### WORK TO BE COMPLETED
A word-for-word copy of all entries is required, without images.

(Items from a dataset)
# # # #

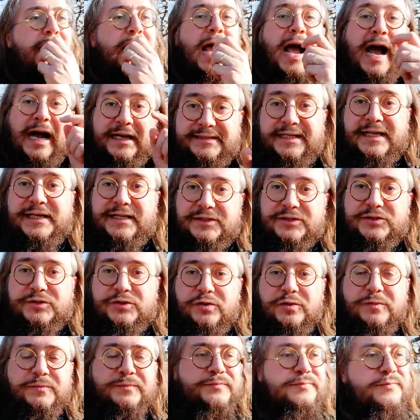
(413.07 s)

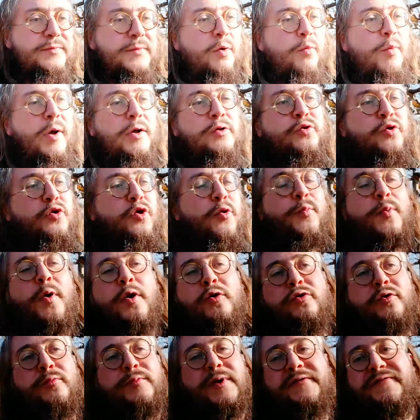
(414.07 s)
Adesso, quando io
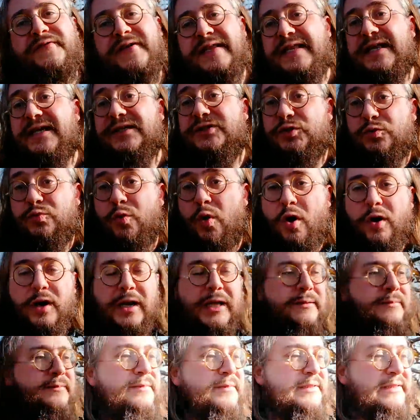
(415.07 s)
porto mia figlia a
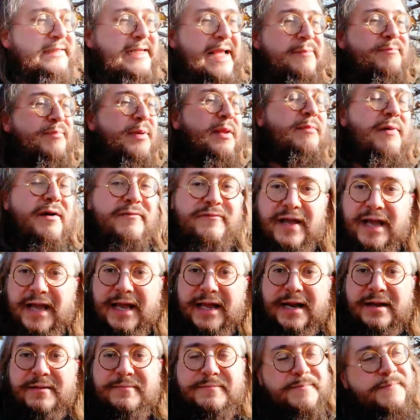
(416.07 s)
scuola, se è
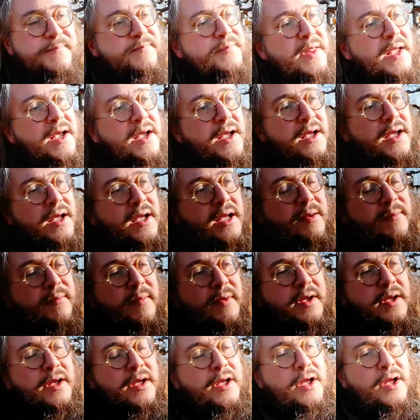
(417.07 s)
primavera,
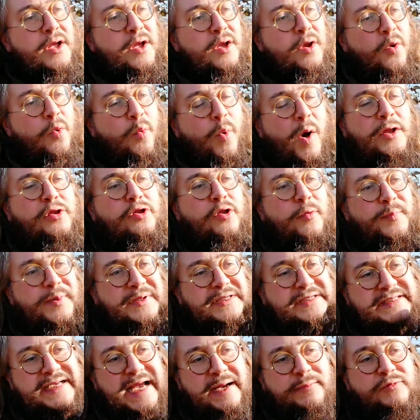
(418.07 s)
quando
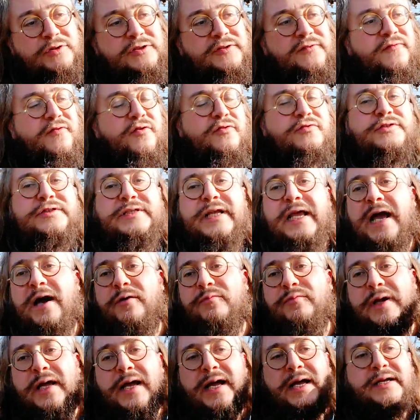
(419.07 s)
passiamo di fronte a
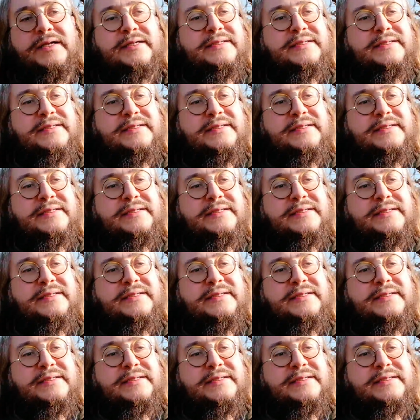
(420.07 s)
una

# # # #

### RESULT OF THE EXERCISE
(413.07 s)

(414.07 s)
Adesso, quando io
(415.07 s)
porto mia figlia a
(416.07 s)
scuola, se è
(417.07 s)
primavera,
(418.07 s)
quando
(419.07 s)
passiamo di fronte a
(420.07 s)
una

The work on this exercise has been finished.